Penjelasan Jeffry itu menjawab pertanyaan Gunadi Wibakso, pengacara para terdakwa.
Gunadi menanyakan apakah langkah yang diambil PT BA mengakuisisi PT SBS akan berpengaruh terhadap kinerja Bukit Asam.
Jeffry menjawab, bahwa pihaknya (Berau) mendapatkan harga lebih murah dari kontraktor baru sehingga membawa benefit kepada perusahaan.
Sebagaimana diketahui, kasus dugaan korupsi ini menjerat lima terdakwa, yakni Direktur Utama PT BA periode 2011-2016 Milawarma, mantan Direktur Pengembangan Usaha PT BA Anung Dri Prasetya, Ketua Tim Akuisisi Penambangan PT BA Saiful Islam, Analis Bisnis Madya PT BA periode 2012-2016 yang merupakan Wakil Ketua Tim Akuisisi Jasa Pertambangan Nurtima Tobing, dan pemilik PT SBS Tjahyono Imawan.
Para terdakwa diduga merugikan negara (BUMN) sebesar Rp162 miliar dalam akusisi PT SBS.
Penyidik Kejaksaan Tinggi Sumatera Selatan menyebut bahwa dalam proses akuisisi PT SBS oleh PT BA melalui PT BMI (anak usaha PT BA) pada 2015, tidak sesuai dengan peraturan perundang-undangan maupun peraturan internal PTBA, serta tidak menerapkan prinsip Good Corporate Governance (GCG).
Langkah akuisisi PT SBS sendiri diklaim oleh manajemen PT BA sebagai realisasi atas Program Rencana Jangka Panjang Perusahaan (RJPP) PT BA Tahun 2013-2017.

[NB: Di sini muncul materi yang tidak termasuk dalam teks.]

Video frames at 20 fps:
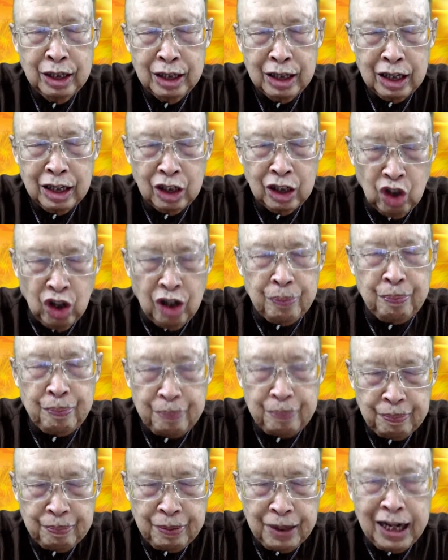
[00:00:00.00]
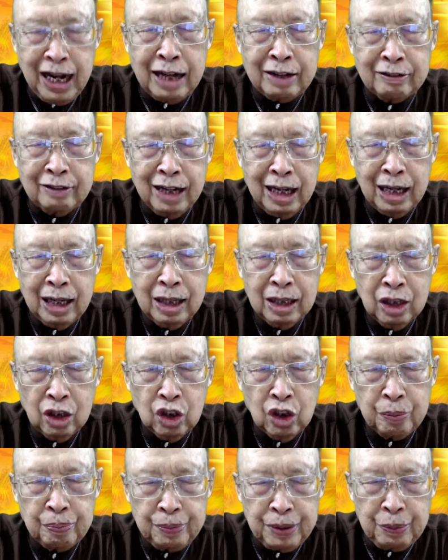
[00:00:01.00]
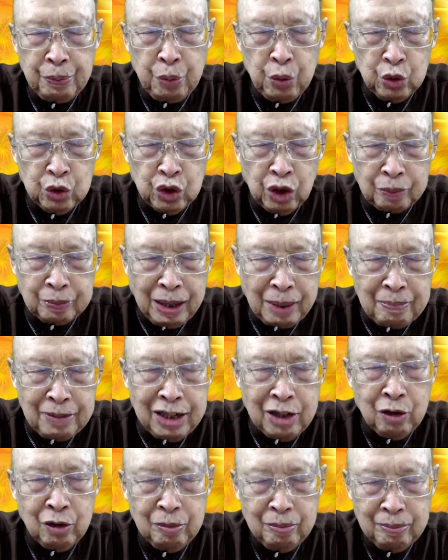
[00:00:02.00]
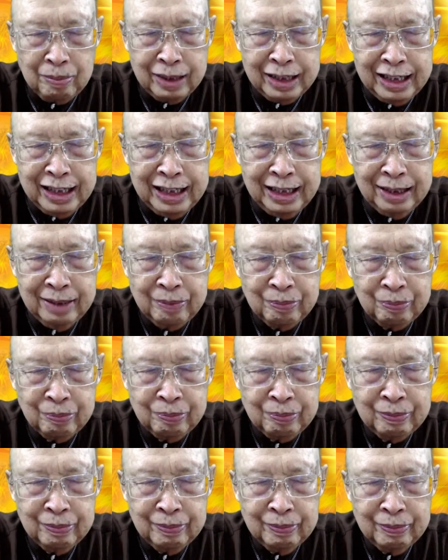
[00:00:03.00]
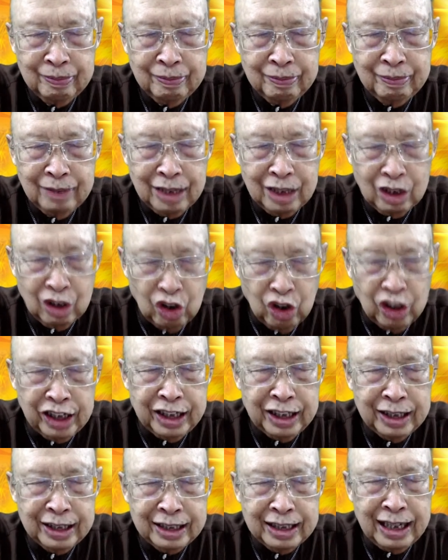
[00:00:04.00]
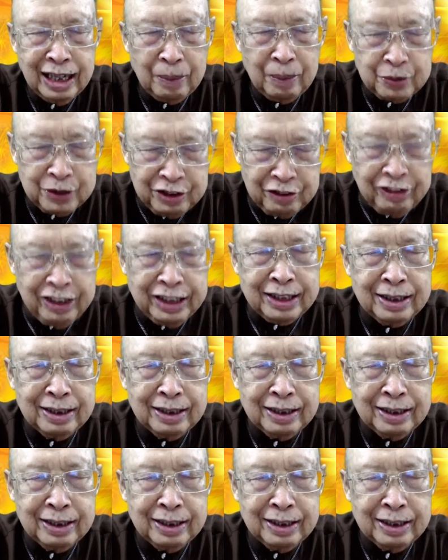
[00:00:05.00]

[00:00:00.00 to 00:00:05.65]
ขน้อยประกาศว่า ขน้อยเป็นผู้สอบทำแล้วบันนี้ และขน้อยได้รับชีวิต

Dalam RJPP perseroan periode 2013-2017, disampaikan bahwa sebagai perusahaan tambang batubara milik Negara dan salah satu pemegang izin usaha tambang batu bara terbesar nasional, PT BA belum punya kontraktor tambang sendiri.
Sebelumnya pekerjaan penambangan diserahkan ke perusahaan lain yaitu PT Pamapersada Nusantara (Grup Astra).
PT BA kemudian berstrategi mengembangkan nilai tambah perusahaan dengan mengakuisisi perusahaan kontraktor tambang yang sudah ada seperti PT SBS.